28Le profil des brittophones a considérablement changé au cours du dernier siècle. Aujourd’hui, peu nombreux sont les anciens qui disent savoir lire leur langue, contrairement aux jeunes qui ont eu la chance d’être scolarisés en breton (TMO Régions - Région Bretagne, 2018 : 44). Beaucoup de ces jeunes devront passer une partie leur existence en ville. En 2012, plus de la moitié des jeunes adultes issus du lycée Diwan habitaient Brest, Rennes ou Nantes (Office public de la langue bretonne, 2013 : 10), mais que lisent-ils ?

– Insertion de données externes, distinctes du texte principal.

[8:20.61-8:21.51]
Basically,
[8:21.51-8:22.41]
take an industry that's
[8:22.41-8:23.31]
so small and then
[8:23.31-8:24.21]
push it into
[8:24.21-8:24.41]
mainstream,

29Ceux qui n’ont pas le goût du sordide ou des tableaux misérabilistes trouveront peutêtre leur bonheur dans l’évocation d’une autre citadinité : les aventures rocambolesques d’un fringant médecin brestois (Oillo, 1996), les amours assassines d’un enseignant rennais (Denez, 2008 : 49-58) ou les autofictions d’un universitaire de Wellesley College (Ar C’halan, 2009)...

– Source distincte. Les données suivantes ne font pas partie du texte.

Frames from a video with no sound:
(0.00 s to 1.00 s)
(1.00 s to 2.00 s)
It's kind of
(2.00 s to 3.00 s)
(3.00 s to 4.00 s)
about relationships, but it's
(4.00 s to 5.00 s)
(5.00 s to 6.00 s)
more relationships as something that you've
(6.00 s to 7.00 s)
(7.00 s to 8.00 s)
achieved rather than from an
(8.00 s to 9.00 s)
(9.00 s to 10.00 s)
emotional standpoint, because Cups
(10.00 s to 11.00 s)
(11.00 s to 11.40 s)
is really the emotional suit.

30Il n’empêche, cette topophobie multiséculaire sourd parfois dans des textes contemporains. Si elle fut un temps anachronique, elle rencontre aujourd’hui les préoccupations des néoruraux et continue d’infuser un esprit de scepticisme, voire de résistance à la course folle de l’urbanisme. Décomplexées, les lettres bretonnes n’en sont pas pour autant déterritorialisées.